Di era rezim Soeharto, pendidikan bak barang mahal yang sulit dijangkau kalangan ekonomi ke bawah. Kesenjangan dramatis antara darah biru dan rakyat jelata, memaksa Madi putus sekolah. Mimpinya dikubur di pasir teluk Manado tempo itu.
“Sejak sd ikut melaut bersama orang tua dengan perahu londe (perahu tradisional dari Sulawesi Utara). Pendidikan sd, pernah masuk smp tapi orang tua tidak mampu. Dulu kan tidak ada sekolah gratis, biar negeri tidak ada yang gratis,” ingatnya.
Dikarunia tiga buah hati, hasil persilangan kenikmatan duniawi. Madi menggali kembali mimpinya yang pernah ia kubur di pasir teluk Manado ditemani tambatan hati, Ceni (37). Sepasang yang tak pernah mengutuk ketetapan Tuhan.
Melaut bukan perkara mudah. Meski telah digeluti puluhan tahun, pendapatan Madi sehari-sehari tidak menentu. Cuaca buruk adalah tantangan, tak ada hujan dan badai pun bukan berarti ikan melimpah. Ikhtiar, jalan satu-satunya berharap pada Sang Pemberi Rejeki.
Sewaktu laut tak bersahabat, Madi banting stir. Beralih menjadi kuli bangunan bersama rekan-rekannya. Tak ada pilihan lain, sebab tanggung jawab dipundak kerap mengganggu kantuk pria murah senyum itu.

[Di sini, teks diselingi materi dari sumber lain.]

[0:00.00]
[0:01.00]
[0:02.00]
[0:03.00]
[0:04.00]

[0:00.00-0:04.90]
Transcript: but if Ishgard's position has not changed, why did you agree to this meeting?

“Kalau cuaca buruk pasti tidak melaut. Laeng kali teman ja pangge ba (lain kali dipanggil teman menjadi) buruh bangunan,” urai Madi sembari mengaitkan beberapa kail ke senar.
“Melaut malam dari jam lima sore, balik subuh. Kalau Melaut siang berangkat subuh balik sore,” sambungnya.

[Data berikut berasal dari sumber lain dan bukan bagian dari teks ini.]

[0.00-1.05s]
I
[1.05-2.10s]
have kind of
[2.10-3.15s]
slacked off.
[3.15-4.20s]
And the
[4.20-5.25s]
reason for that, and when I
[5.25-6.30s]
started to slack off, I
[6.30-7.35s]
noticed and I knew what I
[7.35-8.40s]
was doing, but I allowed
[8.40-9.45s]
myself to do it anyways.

13 tahun lalu, proyek reklamasi menggusur tambatan perahu di sepanjang Manado Utara. Eksistensi nelayan tradisional menghadapi penggerusan modernisasi tata kelola perkotaan. Ekosistem pesisir disulap infrastruktur, tak heran jika musim penghujan disertai gelombang pasang memporak-porandakan kawasan tersebut.
Seharusnya, selain judul “Isi Rimba tak ada Tempat Berpijak Lagi”, Iwan Fals mencipta lagu “Pesisir Pantai Bukan Area Komersialisasi Investor”. Liriknya yang jujur menggambarkan dampak kerusakan alam akibat rakusnya manusia.
Layaknya dejavu, Madi sempat tertegun menguraikan kondisi saat ini yang dirasakan Himpunan Nelayan Tongkol Kelurahan Bitung-Karangria.
90 hektare (ha) kawasan pesisir Manado Utara bakal direklamasi pihak pemegang penerbitan Kesesuaian Ruang Kegiatan Pemanfaatan Ruang Laut (PKKPRL) dan Izin Pelaksanaan Reklamasi dari pemerintah yakni PT Manado Utara Perkasa (MUP).
Hasil penelusuran jurnalis media ini sebagaimana dilansir dari Ekuatorial.com, di Sulawesi Utara sejak tahun 1998, sebanyak 19 ijin reklamasi untuk dua daerah telah diterbitkan pemerintah. Delapan ijin reklamasi pantai di Kota Manado seluas 114 ha, dan 11 di Kabupaten Minahasa seluas 140,59 ha.
Sekira pukul 17.35 Wita jelang Maghrib, Madi ditemani sang istri beranjak dari rumah menuju perahu di bibir pantai Karangria. Keduanya kembali merampas takdir Tuhan di lautan.
Harap Madi; pemerintah tidak buta hati. Nasib mereka sebagai nelayan tradisional tidak berujung pada perampasan ruang hidup.